How to complete this task:
Without any images, output the records below verbatim.

Exercise materials:
Segment Open

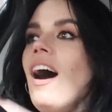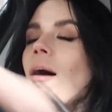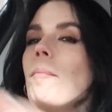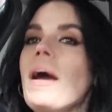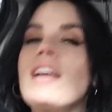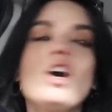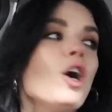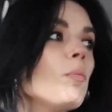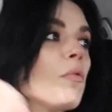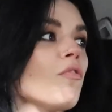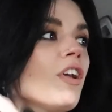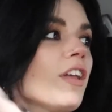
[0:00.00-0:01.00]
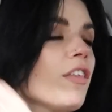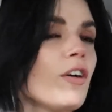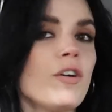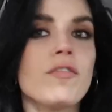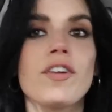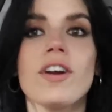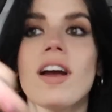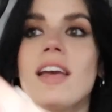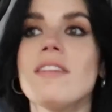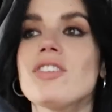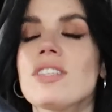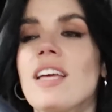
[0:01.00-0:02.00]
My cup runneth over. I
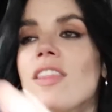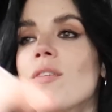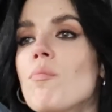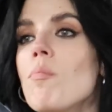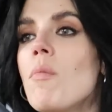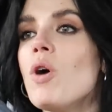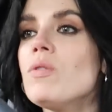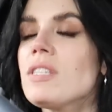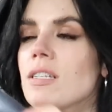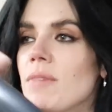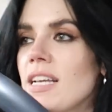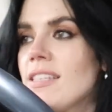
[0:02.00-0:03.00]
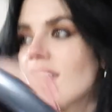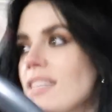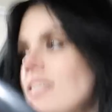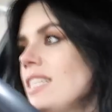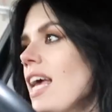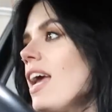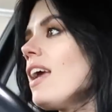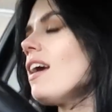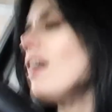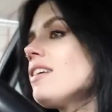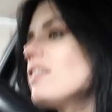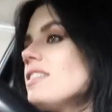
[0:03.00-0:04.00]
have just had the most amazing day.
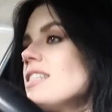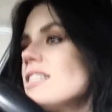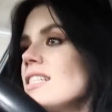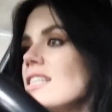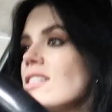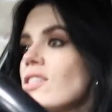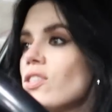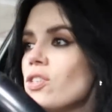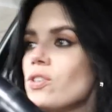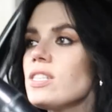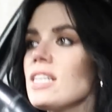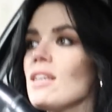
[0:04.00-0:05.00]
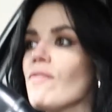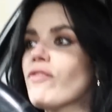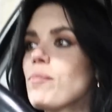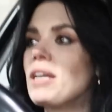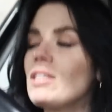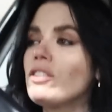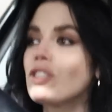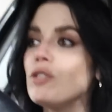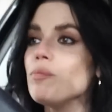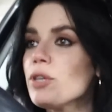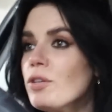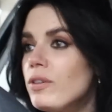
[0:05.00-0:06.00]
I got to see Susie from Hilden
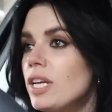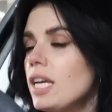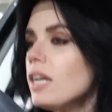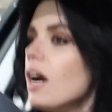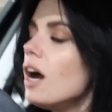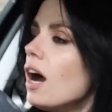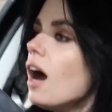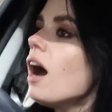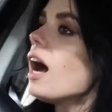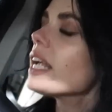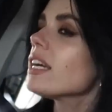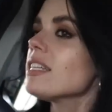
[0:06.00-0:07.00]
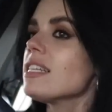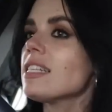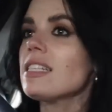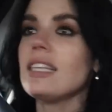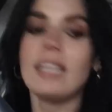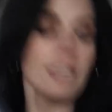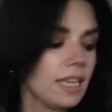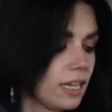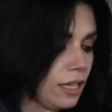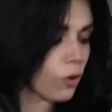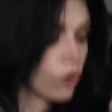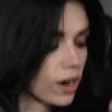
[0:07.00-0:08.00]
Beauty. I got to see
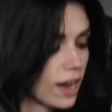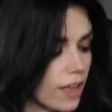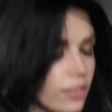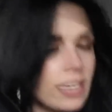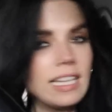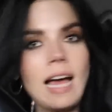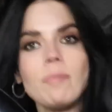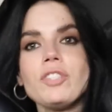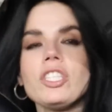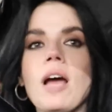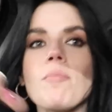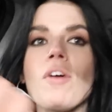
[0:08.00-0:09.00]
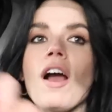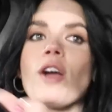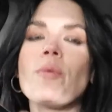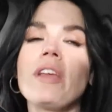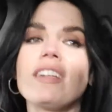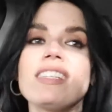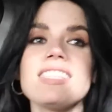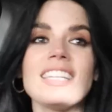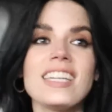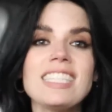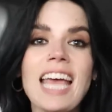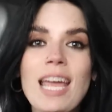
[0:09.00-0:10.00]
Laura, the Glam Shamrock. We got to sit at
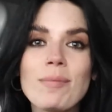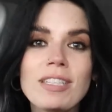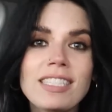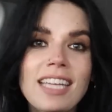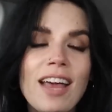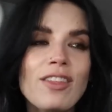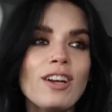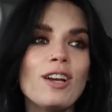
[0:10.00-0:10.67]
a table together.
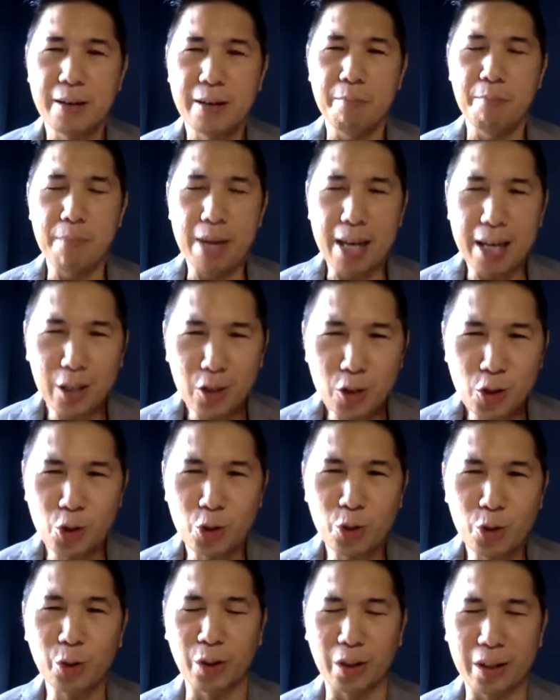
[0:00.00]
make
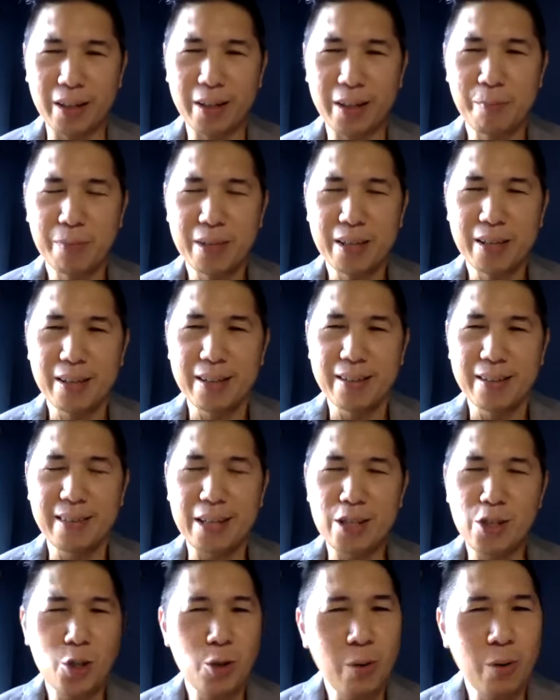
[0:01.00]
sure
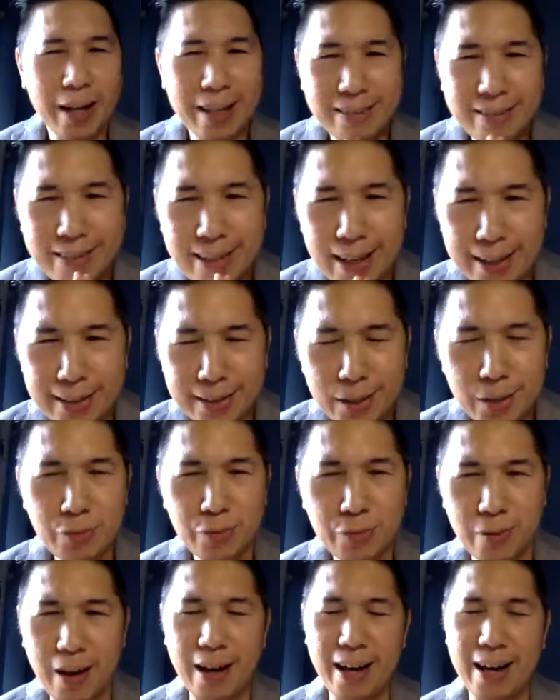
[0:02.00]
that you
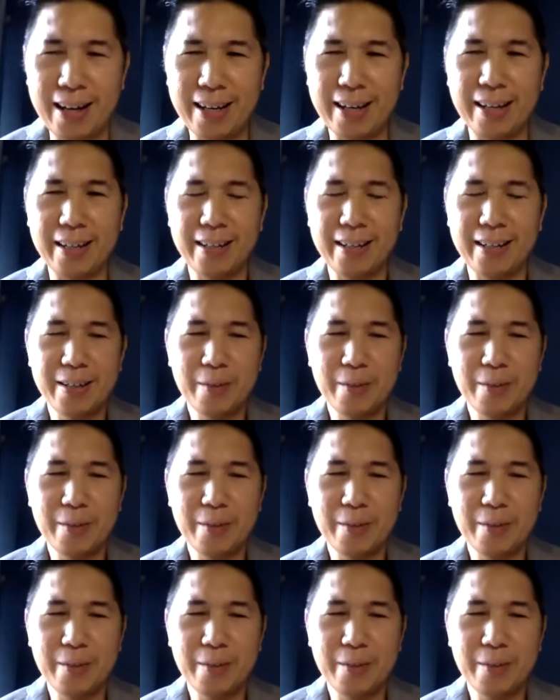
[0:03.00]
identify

Segment Closed

Your solution:
[0:00.00-0:01.00]
[0:01.00-0:02.00]
My cup runneth over. I
[0:02.00-0:03.00]
[0:03.00-0:04.00]
have just had the most amazing day.
[0:04.00-0:05.00]
[0:05.00-0:06.00]
I got to see Susie from Hilden
[0:06.00-0:07.00]
[0:07.00-0:08.00]
Beauty. I got to see
[0:08.00-0:09.00]
[0:09.00-0:10.00]
Laura, the Glam Shamrock. We got to sit at
[0:10.00-0:10.67]
a table together.
[0:00.00]
make
[0:01.00]
sure
[0:02.00]
that you
[0:03.00]
identify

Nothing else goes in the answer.